Shanghai stocks jumped more than 2 percent on Monday in their best session in a month, as stronger-than-expected November factory activity lifted sentiment without dashing hopes of fresh stimulus.
But stocks linked to Chinese conglomerate Fosun Group slumped, as investors had their first chance to react to news that Fosun's billionaire chairman was assisting authorities with an investigation.
Overcoming an early morning wobble, the Shanghai Composite Index ended the session 2.5 percent higher, at 3,520.67 points, posting its best performance since Nov. 4.
The blue-chip CSI300 index jumped 2.9 percent, to 3,711.32.
Investors were encouraged by signs of economic stabilization after data released over the weekend showed China's factory output growth picked up to a five-month high, beating market expectations.
Nonetheless, not all held an optimistic view of the economy.

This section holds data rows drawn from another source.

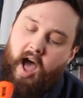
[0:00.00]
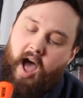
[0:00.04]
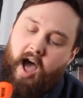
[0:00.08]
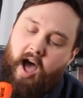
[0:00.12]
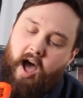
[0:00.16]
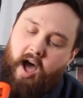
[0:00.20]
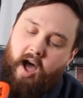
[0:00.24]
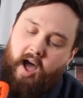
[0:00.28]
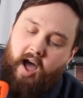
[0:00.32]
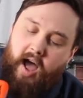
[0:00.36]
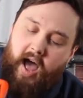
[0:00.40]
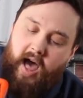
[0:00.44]

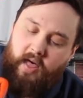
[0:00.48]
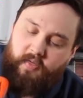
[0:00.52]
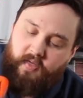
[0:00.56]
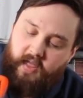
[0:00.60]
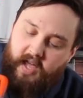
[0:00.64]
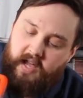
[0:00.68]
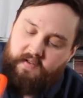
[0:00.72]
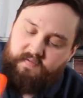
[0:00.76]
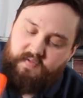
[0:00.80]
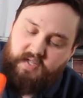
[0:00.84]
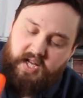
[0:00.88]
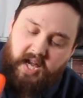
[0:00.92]
and
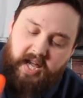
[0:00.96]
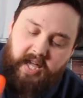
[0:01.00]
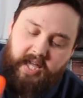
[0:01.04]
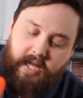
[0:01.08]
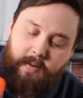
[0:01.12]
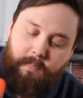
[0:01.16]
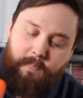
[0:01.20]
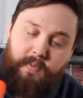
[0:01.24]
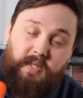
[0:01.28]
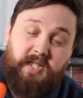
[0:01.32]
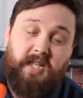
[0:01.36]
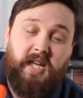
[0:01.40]
they've
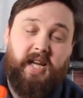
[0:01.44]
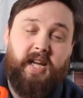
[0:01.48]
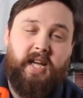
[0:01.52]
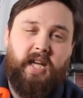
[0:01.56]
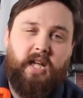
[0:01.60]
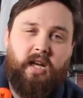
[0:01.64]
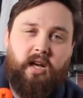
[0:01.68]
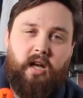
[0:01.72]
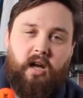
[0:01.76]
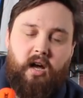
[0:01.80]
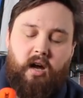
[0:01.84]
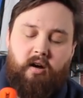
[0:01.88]
taken
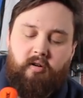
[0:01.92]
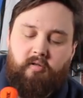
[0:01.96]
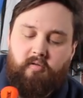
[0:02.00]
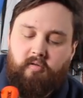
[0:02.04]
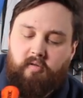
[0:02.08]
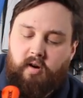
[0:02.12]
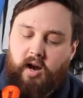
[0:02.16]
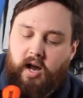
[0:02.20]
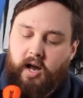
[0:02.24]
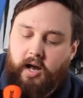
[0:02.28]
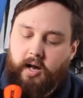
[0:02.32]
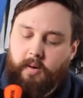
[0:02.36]

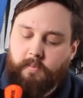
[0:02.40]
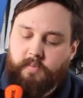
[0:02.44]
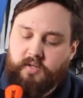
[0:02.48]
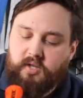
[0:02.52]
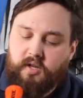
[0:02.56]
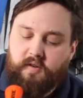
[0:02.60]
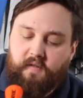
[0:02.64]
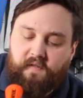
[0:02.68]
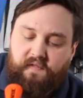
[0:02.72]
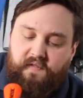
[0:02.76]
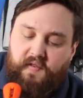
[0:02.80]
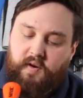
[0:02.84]
particular
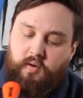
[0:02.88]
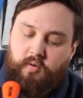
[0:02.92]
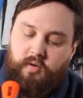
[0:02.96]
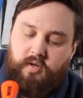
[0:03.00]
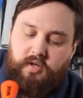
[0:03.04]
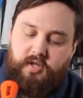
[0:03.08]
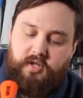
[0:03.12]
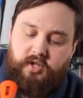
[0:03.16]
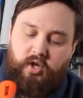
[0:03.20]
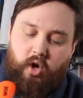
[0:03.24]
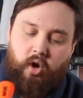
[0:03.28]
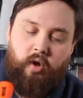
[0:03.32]
sort of
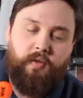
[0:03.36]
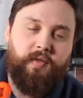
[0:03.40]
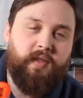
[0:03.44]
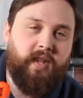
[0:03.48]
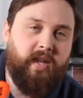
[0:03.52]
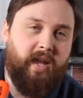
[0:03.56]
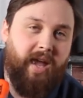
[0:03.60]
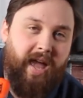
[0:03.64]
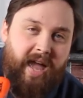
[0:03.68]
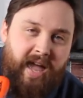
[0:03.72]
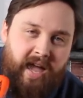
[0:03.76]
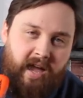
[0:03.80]
focus on
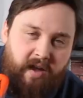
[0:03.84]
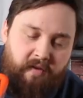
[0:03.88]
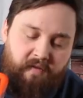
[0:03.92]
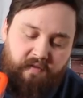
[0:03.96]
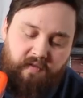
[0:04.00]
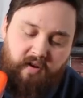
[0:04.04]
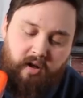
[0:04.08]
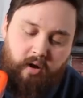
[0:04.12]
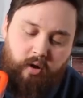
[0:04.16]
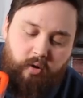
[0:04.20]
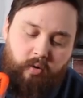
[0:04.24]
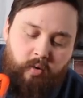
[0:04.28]
the
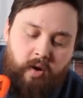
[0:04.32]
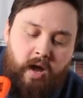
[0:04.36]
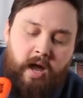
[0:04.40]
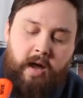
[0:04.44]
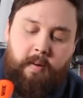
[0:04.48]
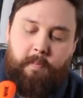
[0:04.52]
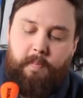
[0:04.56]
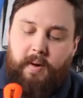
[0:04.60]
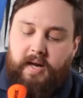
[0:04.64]
airflow,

"We believe the faster growth in industrial production is transitory as the headwinds from industry overcapacity remain," Barclays said in a report on Monday. "We continue to look for more fiscal and monetary easing to support growth."
Stocks rose across the board, with industrial, infrastructure and real estate shares among the biggest gainers.
Resource shares also bounced sharply, even as seven companies in the sector were removed from the flagship CSI300 Index on Monday in a constituent adjustment that reflects changing investor preference.
Fosun-related shares, however, tumbled, even though Fosun Chairman Guo Guangchang made his first public appearance on Monday since reports he had gone missing last week.
Fosun Pharmaceutical lost 3.8 percent, Shanghai Yuyuan Tourist Mart Co shed 2.4 percent, while Shanghai Ganglian E-Commerce Holdings Co tumbled 6.4 percent.